## ACTION ITEM
Leaving out any pictures, print the entries that follow exactly as they stand.

[Items listed in a dataset]
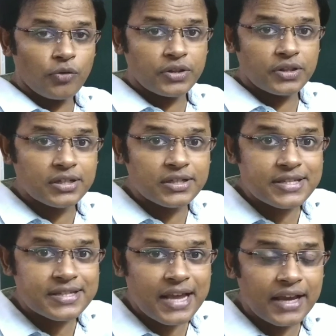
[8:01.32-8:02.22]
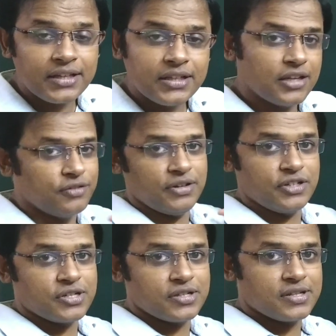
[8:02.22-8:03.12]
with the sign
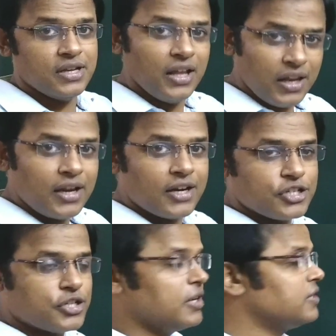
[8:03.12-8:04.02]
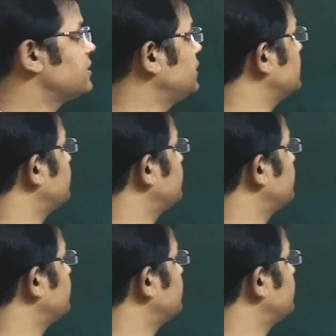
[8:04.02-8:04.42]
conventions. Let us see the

## YOUR RESPONSE
[8:01.32-8:02.22]
[8:02.22-8:03.12]
with the sign
[8:03.12-8:04.02]
[8:04.02-8:04.42]
conventions. Let us see the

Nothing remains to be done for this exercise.